Was ist an Autismus so unheimlich? Und will man hier wieder Ängste schüren? Immerhin ist etwas das einem unheimlich ist auch gleichzeitig etwas das einen bedrohen könnte.

Woher dieser „Sprech“ kommen könnte erfahren wir schon im nächsten Absatz:

„Autism Speaks“, die einflussreichste der vielen Autismus-Lobbygruppen, verweist auf eine besonders gründliche Erhebung aus Südkorea. Dort wurde jedem 38. Kind das Leiden attestiert.

Ok, wenn Autism Speaks das sagt…muss was dran sein. Besonders wenn es eine besonders gründliche Erhebung ist!

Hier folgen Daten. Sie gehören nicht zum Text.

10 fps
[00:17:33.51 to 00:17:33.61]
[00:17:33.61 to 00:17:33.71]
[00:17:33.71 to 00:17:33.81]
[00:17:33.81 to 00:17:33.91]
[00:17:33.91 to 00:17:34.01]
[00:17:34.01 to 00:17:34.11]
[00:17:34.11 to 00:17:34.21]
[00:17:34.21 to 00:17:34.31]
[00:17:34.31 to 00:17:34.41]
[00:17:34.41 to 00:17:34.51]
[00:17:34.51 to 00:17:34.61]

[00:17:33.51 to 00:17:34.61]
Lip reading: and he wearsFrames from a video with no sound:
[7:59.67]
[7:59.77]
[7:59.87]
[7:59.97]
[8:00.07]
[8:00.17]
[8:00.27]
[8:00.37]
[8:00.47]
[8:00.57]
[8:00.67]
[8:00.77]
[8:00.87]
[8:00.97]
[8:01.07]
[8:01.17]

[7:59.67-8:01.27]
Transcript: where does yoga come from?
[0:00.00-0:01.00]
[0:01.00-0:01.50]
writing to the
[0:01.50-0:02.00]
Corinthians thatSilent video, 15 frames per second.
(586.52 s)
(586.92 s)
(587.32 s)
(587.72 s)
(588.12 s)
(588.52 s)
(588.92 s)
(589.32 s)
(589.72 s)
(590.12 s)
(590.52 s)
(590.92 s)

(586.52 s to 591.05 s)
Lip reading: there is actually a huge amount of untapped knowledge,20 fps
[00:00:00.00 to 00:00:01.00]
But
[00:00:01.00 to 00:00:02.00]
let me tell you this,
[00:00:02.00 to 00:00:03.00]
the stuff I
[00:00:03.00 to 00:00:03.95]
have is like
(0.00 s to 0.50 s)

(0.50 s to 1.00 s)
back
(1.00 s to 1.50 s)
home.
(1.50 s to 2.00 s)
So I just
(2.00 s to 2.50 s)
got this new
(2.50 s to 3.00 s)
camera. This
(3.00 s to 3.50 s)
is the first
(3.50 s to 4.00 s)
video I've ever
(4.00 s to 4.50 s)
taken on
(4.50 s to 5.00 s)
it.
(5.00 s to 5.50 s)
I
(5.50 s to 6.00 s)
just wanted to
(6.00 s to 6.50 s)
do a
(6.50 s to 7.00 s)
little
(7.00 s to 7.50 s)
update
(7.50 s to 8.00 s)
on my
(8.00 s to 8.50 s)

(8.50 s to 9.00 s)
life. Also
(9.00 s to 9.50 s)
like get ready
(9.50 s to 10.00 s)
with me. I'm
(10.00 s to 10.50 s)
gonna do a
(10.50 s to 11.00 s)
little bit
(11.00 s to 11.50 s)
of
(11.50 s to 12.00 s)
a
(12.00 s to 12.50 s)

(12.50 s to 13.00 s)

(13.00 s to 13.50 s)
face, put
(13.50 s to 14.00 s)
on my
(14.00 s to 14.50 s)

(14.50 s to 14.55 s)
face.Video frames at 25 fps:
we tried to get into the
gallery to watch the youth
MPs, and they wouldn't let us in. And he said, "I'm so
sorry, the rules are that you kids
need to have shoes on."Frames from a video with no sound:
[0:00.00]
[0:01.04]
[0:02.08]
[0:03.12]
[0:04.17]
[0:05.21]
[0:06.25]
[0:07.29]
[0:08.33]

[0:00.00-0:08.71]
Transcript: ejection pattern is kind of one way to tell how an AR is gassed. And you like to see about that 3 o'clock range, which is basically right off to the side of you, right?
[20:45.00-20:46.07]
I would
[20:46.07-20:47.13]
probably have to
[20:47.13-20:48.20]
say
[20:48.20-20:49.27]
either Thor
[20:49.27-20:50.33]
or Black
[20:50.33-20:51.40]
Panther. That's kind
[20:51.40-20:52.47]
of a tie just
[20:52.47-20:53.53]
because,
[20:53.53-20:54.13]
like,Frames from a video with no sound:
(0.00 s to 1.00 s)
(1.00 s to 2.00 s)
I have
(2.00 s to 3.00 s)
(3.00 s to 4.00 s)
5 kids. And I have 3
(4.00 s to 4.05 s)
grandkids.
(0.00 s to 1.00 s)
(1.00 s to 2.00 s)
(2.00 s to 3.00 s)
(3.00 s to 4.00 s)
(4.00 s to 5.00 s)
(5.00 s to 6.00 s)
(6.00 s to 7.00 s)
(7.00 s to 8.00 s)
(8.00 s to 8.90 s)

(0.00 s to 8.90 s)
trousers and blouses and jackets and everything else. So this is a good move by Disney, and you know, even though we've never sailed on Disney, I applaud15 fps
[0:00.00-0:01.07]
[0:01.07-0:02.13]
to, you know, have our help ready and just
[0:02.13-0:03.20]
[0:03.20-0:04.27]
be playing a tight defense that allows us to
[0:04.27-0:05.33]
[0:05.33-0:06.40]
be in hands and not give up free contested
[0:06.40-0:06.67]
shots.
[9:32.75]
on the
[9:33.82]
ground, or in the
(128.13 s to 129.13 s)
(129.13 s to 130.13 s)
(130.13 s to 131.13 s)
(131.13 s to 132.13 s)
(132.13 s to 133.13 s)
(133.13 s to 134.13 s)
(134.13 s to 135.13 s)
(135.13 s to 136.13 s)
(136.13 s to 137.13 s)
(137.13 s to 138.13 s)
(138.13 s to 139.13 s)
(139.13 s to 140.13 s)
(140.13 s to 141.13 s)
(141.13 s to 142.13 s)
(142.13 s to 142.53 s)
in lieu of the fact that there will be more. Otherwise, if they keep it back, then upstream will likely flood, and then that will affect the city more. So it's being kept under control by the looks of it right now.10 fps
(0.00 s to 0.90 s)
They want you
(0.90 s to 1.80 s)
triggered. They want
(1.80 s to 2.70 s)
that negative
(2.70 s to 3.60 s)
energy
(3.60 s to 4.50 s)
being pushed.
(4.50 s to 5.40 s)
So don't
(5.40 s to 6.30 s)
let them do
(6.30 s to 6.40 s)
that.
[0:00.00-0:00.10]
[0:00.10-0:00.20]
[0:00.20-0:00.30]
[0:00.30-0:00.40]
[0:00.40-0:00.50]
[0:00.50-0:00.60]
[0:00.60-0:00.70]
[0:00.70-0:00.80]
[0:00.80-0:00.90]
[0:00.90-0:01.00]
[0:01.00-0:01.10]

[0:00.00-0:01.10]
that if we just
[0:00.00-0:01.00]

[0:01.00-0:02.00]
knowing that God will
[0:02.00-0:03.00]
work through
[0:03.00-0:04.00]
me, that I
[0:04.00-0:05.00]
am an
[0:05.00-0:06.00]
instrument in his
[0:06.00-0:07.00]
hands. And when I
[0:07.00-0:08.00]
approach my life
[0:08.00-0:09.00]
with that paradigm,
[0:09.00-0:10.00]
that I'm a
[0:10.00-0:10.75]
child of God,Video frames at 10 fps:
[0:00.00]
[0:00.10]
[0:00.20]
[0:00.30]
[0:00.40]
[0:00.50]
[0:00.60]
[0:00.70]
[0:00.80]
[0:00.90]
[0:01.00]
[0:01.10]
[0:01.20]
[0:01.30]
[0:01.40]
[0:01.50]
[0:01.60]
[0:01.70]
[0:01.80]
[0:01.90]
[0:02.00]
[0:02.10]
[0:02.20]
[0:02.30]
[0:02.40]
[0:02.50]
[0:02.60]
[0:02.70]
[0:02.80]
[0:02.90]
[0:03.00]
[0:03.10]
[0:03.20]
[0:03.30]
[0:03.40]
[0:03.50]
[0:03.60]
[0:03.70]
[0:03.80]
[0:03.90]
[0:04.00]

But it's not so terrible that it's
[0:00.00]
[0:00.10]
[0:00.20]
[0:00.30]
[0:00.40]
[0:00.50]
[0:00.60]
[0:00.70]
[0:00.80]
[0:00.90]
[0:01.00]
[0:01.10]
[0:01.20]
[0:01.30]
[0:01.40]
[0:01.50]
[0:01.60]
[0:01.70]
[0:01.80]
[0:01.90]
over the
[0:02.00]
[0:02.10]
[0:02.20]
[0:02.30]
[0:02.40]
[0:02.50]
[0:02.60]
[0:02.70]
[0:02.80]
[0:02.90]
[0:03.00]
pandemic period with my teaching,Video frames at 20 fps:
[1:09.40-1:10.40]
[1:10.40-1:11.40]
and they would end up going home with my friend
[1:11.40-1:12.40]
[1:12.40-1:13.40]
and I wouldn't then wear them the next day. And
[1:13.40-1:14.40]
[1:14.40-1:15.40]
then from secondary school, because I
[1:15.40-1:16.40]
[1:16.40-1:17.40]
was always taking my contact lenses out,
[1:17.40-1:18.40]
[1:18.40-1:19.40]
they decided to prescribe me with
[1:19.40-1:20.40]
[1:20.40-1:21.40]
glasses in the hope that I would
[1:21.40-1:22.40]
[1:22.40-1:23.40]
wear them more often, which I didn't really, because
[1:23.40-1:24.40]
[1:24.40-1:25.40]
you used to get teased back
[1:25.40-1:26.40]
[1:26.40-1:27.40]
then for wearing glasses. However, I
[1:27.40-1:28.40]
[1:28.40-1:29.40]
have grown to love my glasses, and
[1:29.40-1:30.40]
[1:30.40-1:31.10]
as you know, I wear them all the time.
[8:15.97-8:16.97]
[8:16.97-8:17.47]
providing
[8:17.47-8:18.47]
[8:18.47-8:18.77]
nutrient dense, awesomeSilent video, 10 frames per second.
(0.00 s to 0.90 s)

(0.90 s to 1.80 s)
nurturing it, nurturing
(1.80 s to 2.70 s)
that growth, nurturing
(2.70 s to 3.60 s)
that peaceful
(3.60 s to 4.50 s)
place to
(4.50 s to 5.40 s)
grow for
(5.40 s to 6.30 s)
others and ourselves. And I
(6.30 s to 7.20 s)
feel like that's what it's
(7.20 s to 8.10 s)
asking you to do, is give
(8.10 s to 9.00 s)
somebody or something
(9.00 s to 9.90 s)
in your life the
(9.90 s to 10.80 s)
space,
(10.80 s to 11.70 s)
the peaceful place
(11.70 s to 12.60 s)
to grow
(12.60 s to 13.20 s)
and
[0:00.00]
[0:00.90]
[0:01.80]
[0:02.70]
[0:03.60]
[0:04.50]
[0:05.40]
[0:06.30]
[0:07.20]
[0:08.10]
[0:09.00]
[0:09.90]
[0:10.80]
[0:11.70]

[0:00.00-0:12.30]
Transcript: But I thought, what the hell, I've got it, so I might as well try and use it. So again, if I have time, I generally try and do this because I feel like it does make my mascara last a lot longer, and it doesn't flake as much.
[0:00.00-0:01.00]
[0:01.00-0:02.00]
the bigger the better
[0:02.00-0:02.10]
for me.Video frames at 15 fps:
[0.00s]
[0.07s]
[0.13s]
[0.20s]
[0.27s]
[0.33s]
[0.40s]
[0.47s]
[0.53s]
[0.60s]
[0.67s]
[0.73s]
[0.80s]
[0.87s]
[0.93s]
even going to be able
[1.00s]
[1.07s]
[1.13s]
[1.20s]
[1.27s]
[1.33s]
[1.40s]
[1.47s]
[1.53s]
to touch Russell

Kein Wort davon, dass Autism Speaks genetisch forscht und Autismus via vorgeburtlicher Früherkennung ausrotten möchte. Wenn Autismus nicht so weit verbreitet wäre müsste man das ja nicht, gell? Über Autism Speaks habe ich auch schon gebloggt.

Angesichts dieser Zahlen kommt man zum Schluss:

Autismus ist ein rätselhaftes, ein verstörendes Phänomen.

Es folgen zahlreiche „Symptome“ von Autismus die man kurz unter auffälligem und unerwünschtem Verhalten zusammenfassen kann. So wird es zumindest oftmals in der Literatur beschrieben und auch von Menschen beschrieben die mit Autisten in Kontakt gekommen sind (und sich hoffentlich nicht an dieser Seuche angesteckt haben!).

Weiter geht es mit dem Thema fehlender Augenkontakt und in Zusammenhang damit auch mit folgendem:

Gerade die emotionale Taubheit ihrer Kinder macht Autismus für die Eltern so unerträglich. Was ist schwieriger, als Liebe zu geben, die nicht erwidert wird?

Ich sage nur eines: emotionale Taubheit ist als Erkenntnis das Resultat mangelnder Empathie Autisten gegenüber. Ich könnte auch schlichtweg sagen: Falsch beobachtet und nicht in die bekannte Norm passend also gehen wir mal davon aus das es so ist und hinterfragen das nicht. Vielen Dank liebe Gesellschaft!

Der zweite Satz tut mir weh. Sagt er jedoch eines aus: Man kann sein autistisches Kind nicht lieben weil es einen selbst, zumindest offenkundig nicht, liebt?  Wie traurig ist das denn? Ich frage mich da wirklich wer hier emotional Taub bzw. blind ist. Und warum wie Liebe auf genormten Kommunikationswegen vorausgesetzt? Ist nicht gerade Liebe etwas das seinen Weg findet und das man fühlen kann und sollte?

Was sagt mir all das hier? Autismus ist auf der einen Seite anscheinend ein prima „Leser“bringer. Warum sonst sollte man in der Onlineausgabe Autismus extra in den Titel hieven? Autisten die sich zu Wort melden scheinen für einige Diagnostiker und Fachärzte langsam bedrohlich zu sein. Vielleicht weil sie merken, dass die Innensicht eben nur von Autisten kommen kann und den Vertretern der Außensicht nur allzu oft den Spiegel vorhält? Nicht zuletzt ist Autismus anscheinend eine so rätselhafte, unheimliche und verstörende Seuche dass einem Redakteur vom Spiegel die Worte fehlen und er zu Lauten greifen muss um seinem Autismusartikel einen Titel zu geben:

Flattern, quieken, zucken

All das hinterlässt in mir eine Traurigkeit und die Gewissheit darüber, dass die Gesellschaft wieder einmal mehr Autismus mit „Gefährdung für die Allgemeinheit“ , „Seuche“ und „Bedrohung“ verbinden wird. Dabei bin ich doch nur eines: Ein Mensch.